Serrallonga tiene algo del macondiano sabio catalán inventado por Gabriel García Márquez, poseyendo la habilidad de siempre echar mano de un ejemplo lo bastante gráfico o emocionante que permite comprender el concepto que desarrolla, asomándonos al interior de la Historia de la Vida con chispa, ritmo, actualidad. Dioses con pies de barro es una perla de la didáctica naturalista tocada por la gracia literaria y el talento del que divulga después de haber leído y trabajado y dudado mucho, buscando fórmulas para conectar con un público habitualmente atento a otros espacios.

Antes del tramo final, donde Serrallonga encara al coronavirus, le habremos visto fabricando jabalinas o comiendo canguro, sin exhibirse ni jactarse en plan “mira hasta dónde me atrevo”, sino como parte de un oficio maravilloso que le incita a integrarse con las personas que le acompañan e invitan o enseñan. Así es como tiende un hilo de confianza y credibilidad que le avala cuando más tarde defiende a murciélagos, pangolines y primates de la acusación de haber escampado el virus que sacude al planeta. Al preguntar si también ellos, u otros animales, fueron culpables del ébola o del VIH, sugiere que dejemos de una vez de culpar a otras especies de nuestros desmanes.

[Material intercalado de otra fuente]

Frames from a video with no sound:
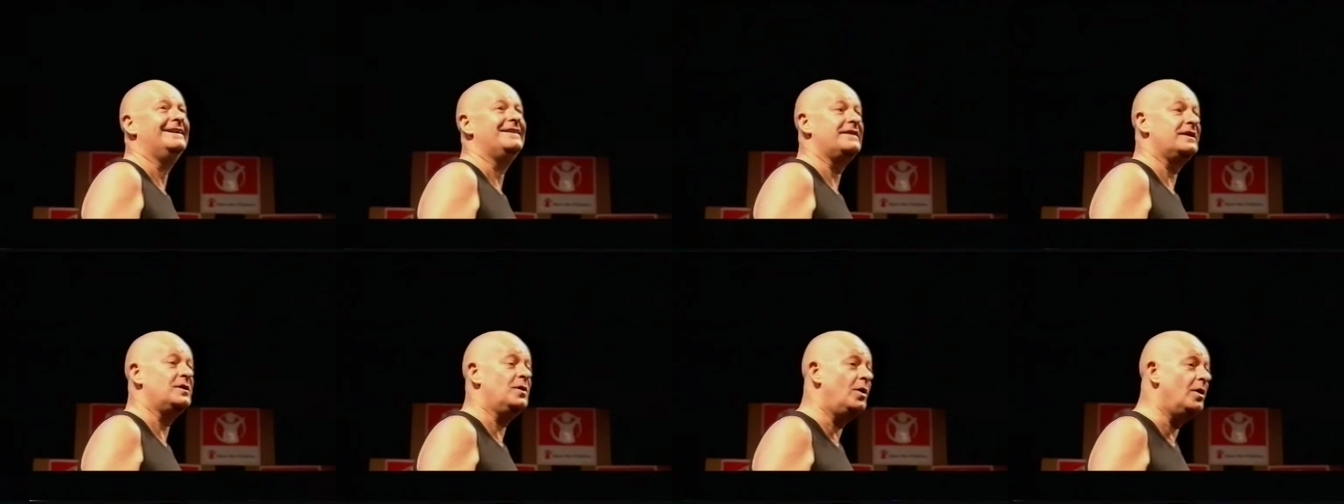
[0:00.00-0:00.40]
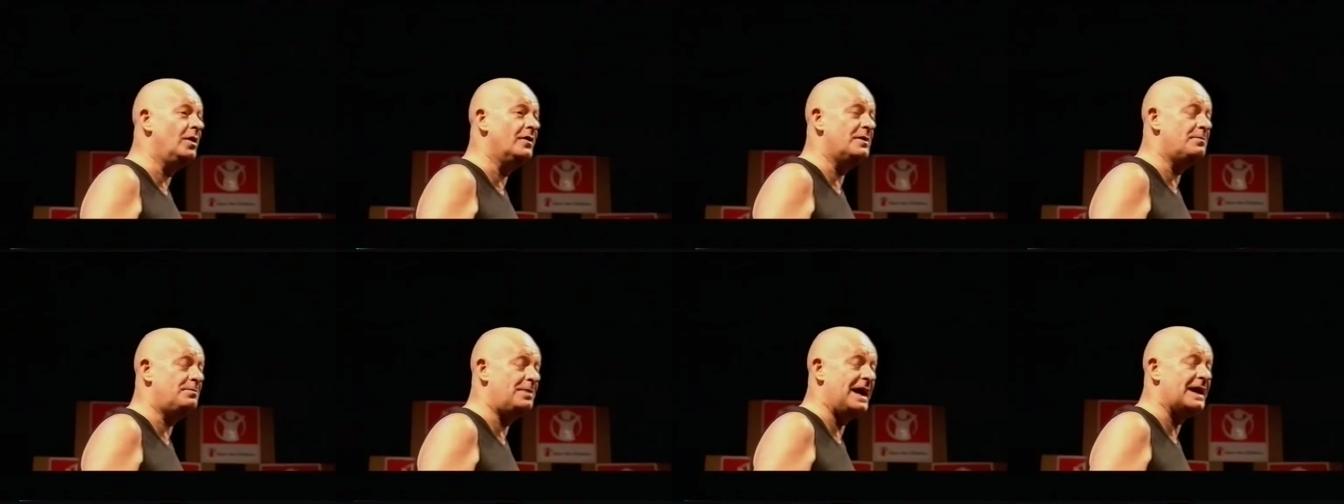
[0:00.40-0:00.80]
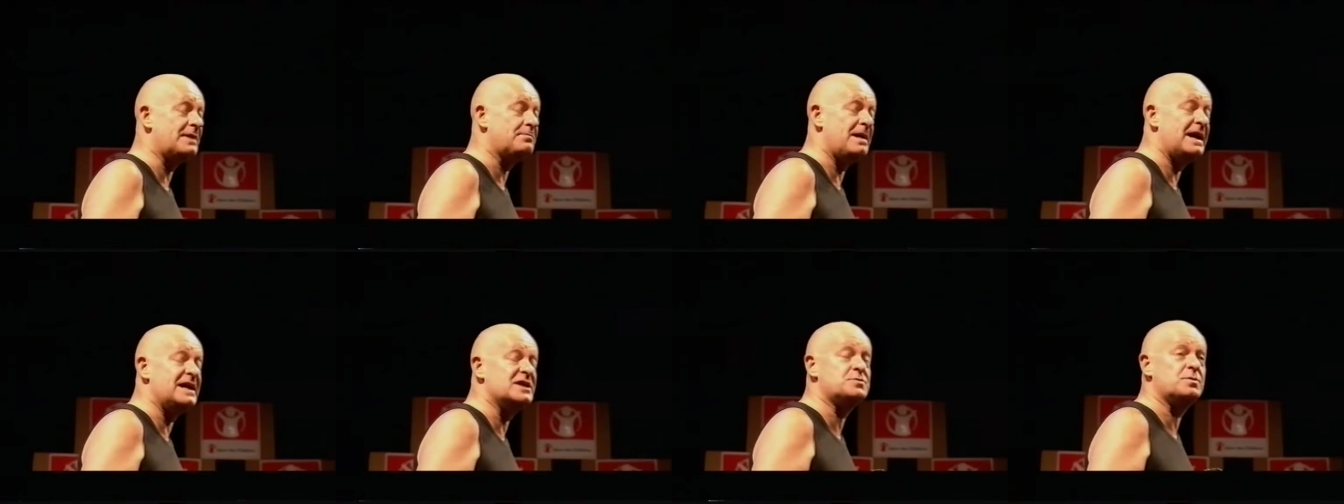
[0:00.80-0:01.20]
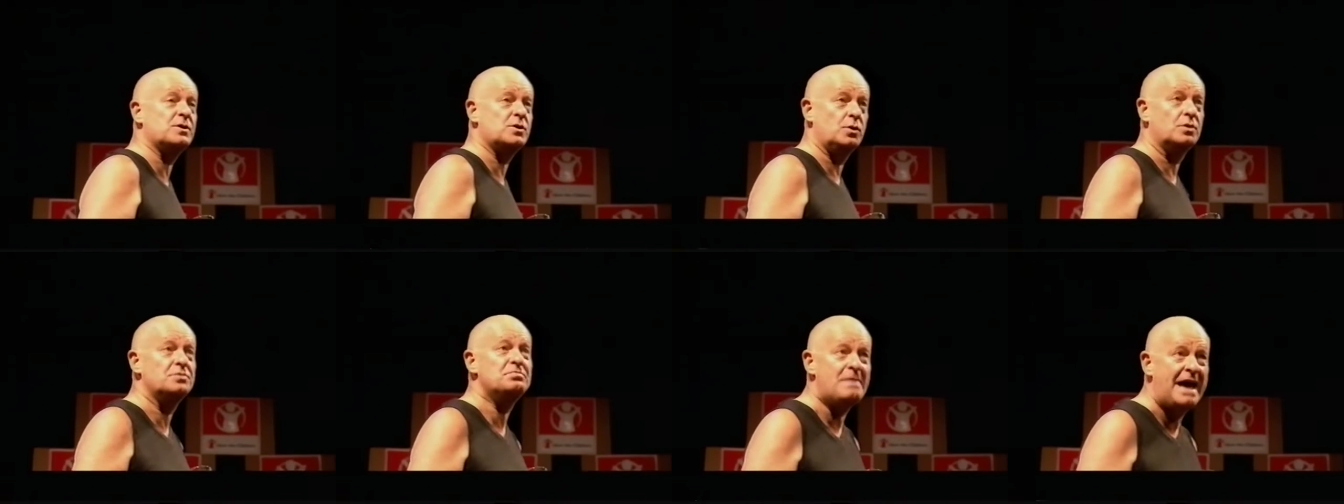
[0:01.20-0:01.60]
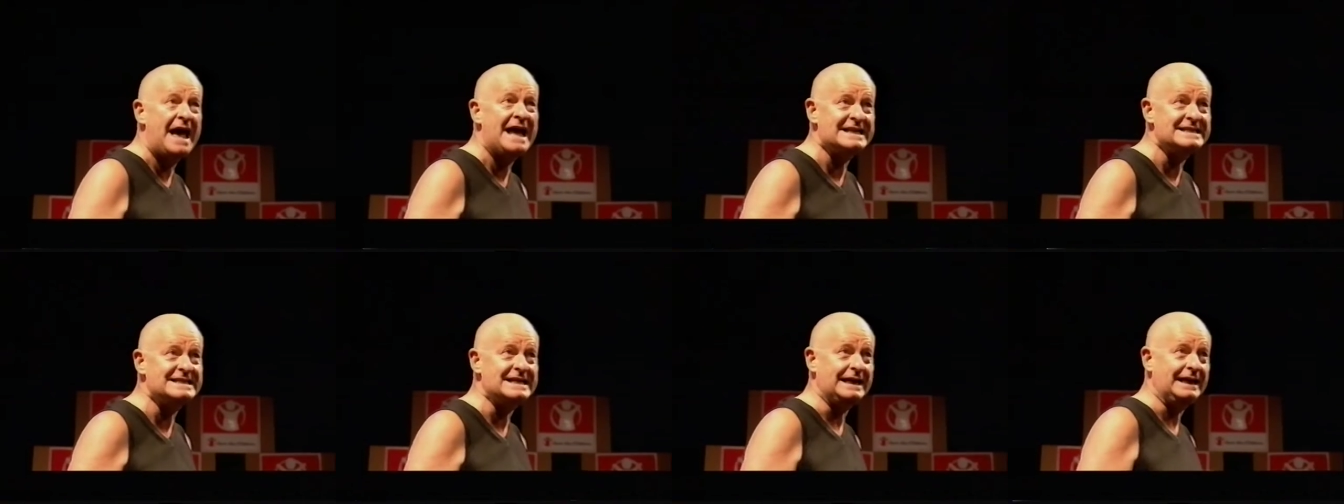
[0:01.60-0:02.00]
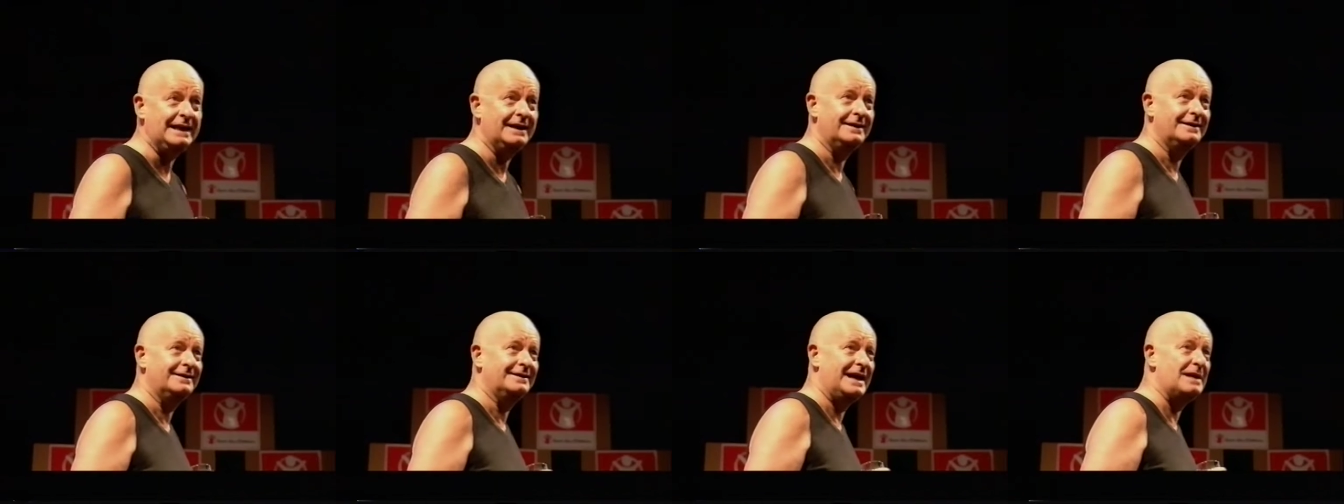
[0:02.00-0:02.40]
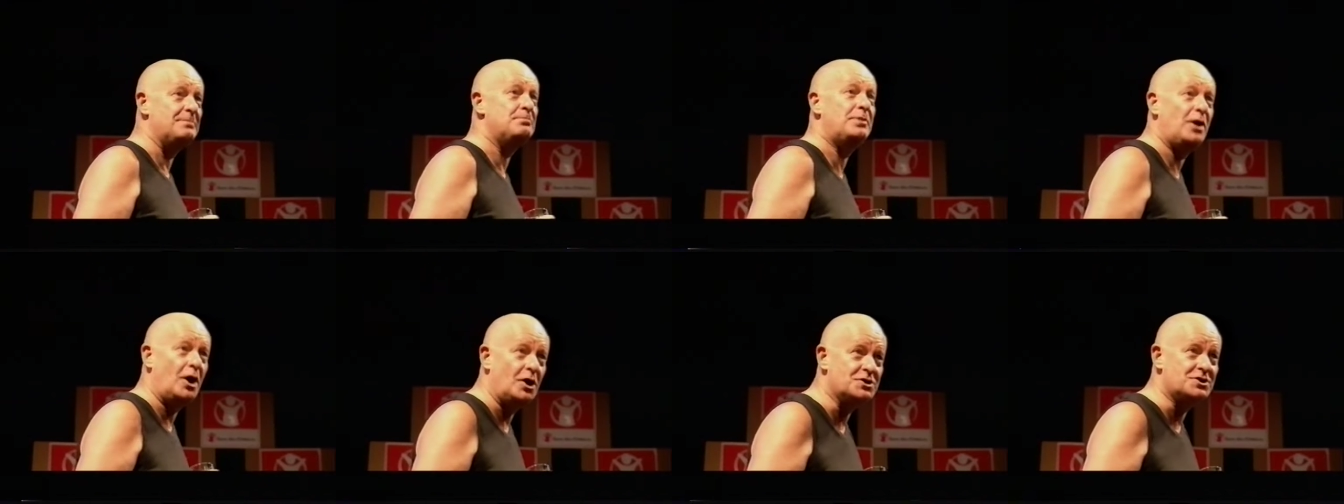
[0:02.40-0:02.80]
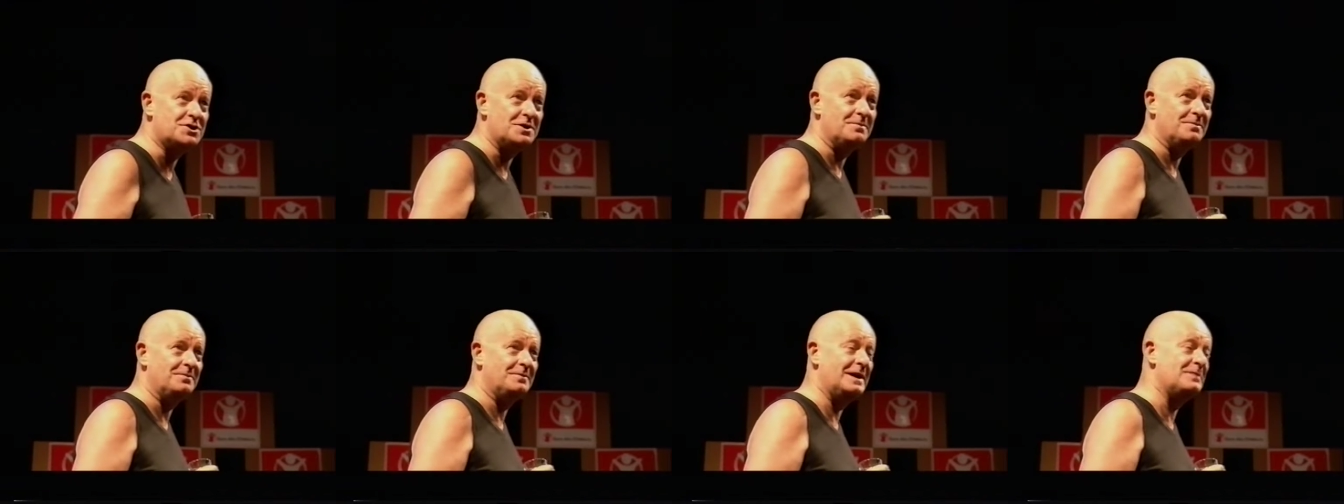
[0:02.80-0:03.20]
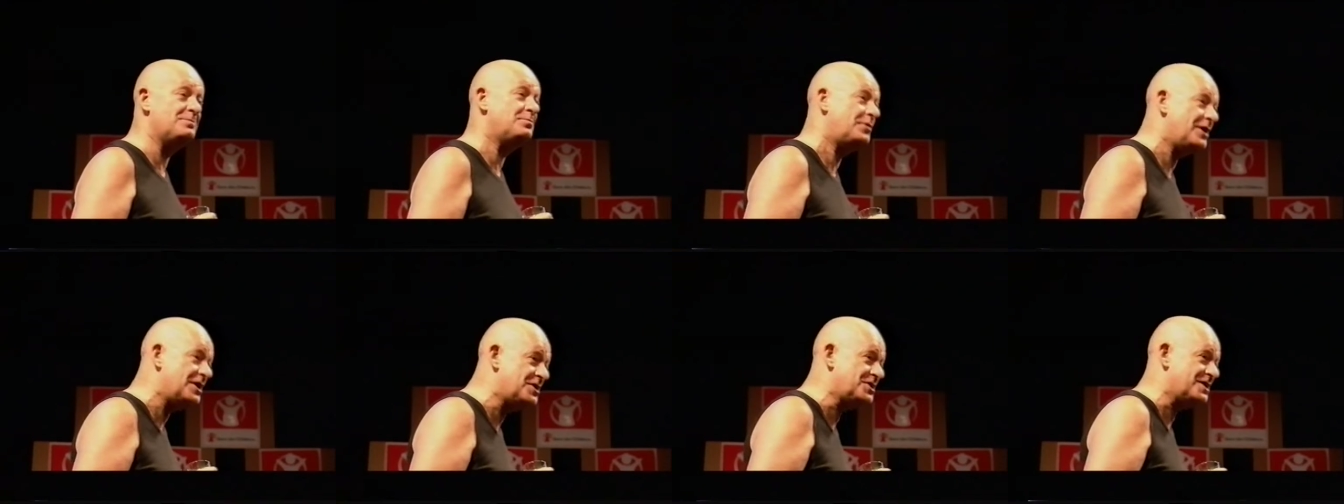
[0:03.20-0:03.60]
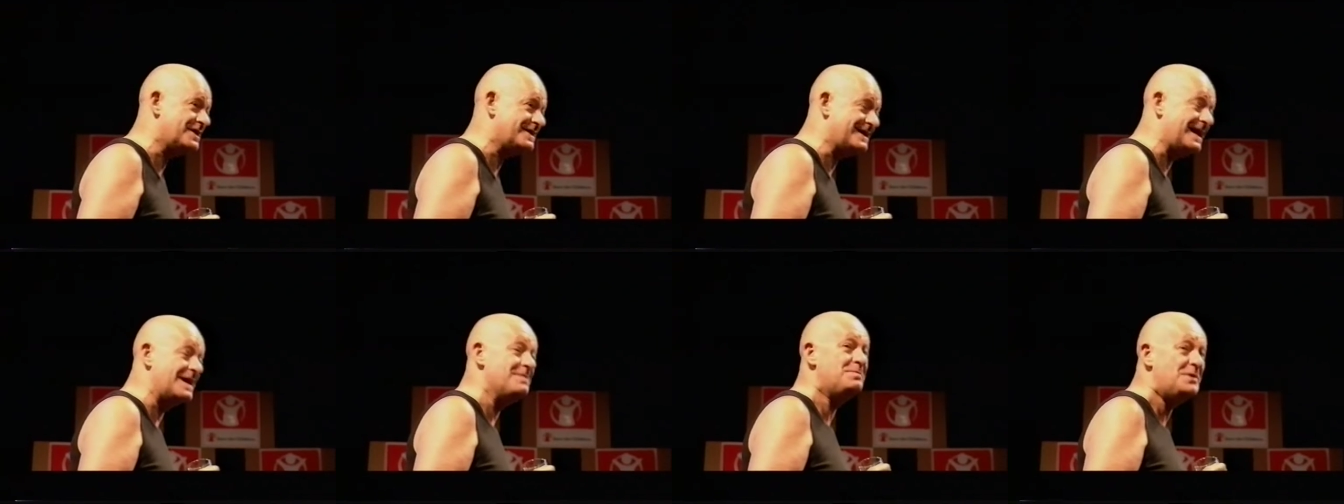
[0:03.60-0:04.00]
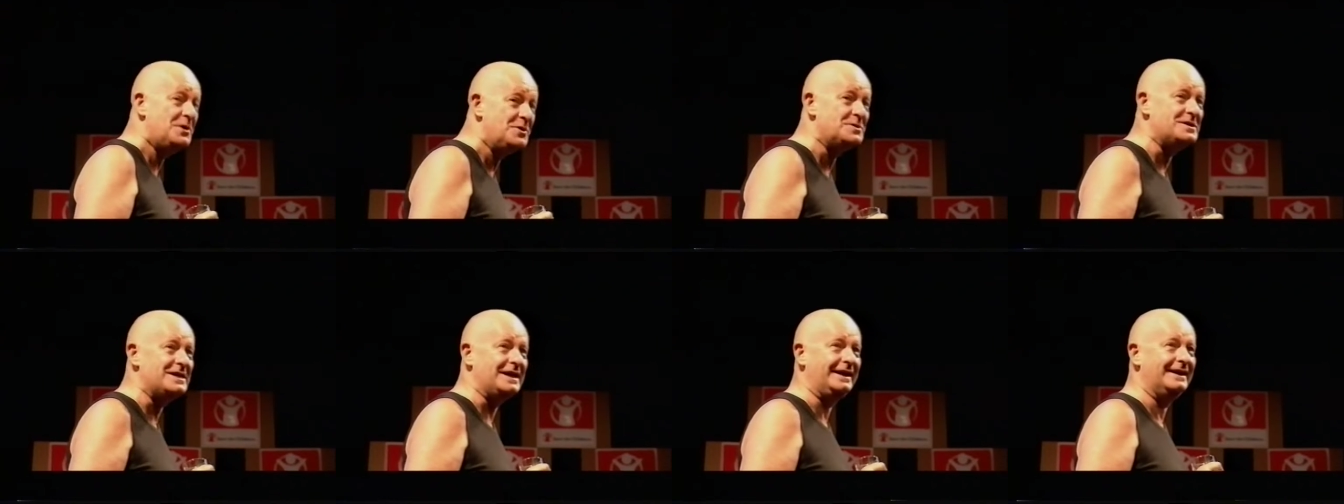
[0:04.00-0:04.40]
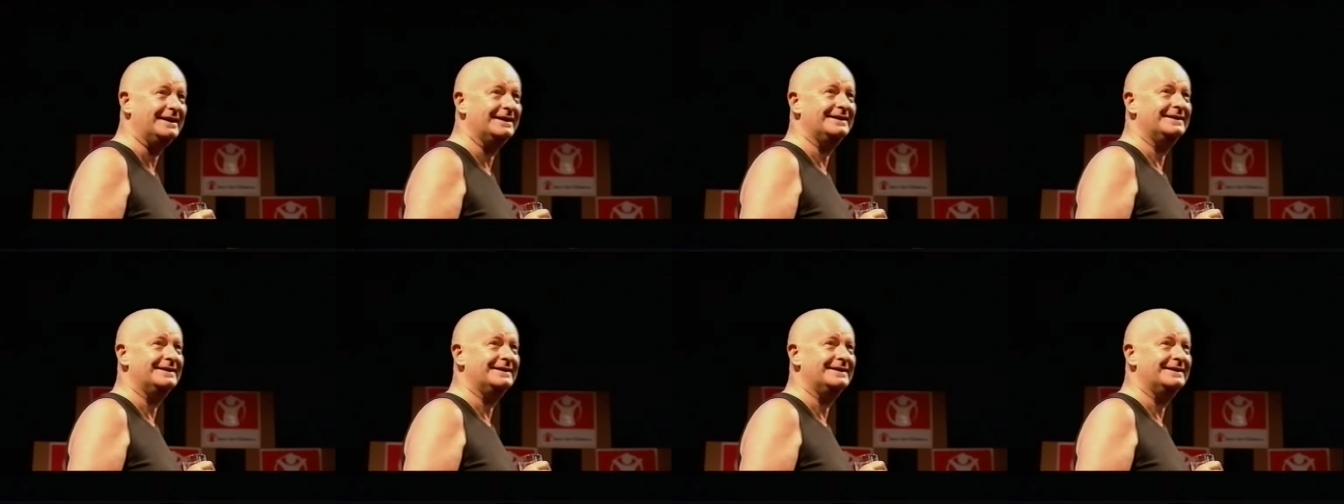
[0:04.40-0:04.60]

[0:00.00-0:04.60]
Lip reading: Then all the black maids were called Mandy, and Blossom, and Precious, and Beauty.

Serrallonga plasma, en fin, hasta qué punto compartimos espacios con seres mucho más veteranos y responsables, y sin catastrofismos indica que, si el ecosistema nos detecta malos para él, acabará simplemente con nosotros. Sin más. Como otro capítulo de la vida. Natural.

Por eso, sin lamentos ni alertas apocalípticas, describiendo el espectáculo de la vida desde la sencillez más espectacular, Serrallonga firma un libro que contagia el deseo que ha marcado sus propios pasos: saber más para sentir que has vivido de una forma completa, en consonancia con “lo demás”.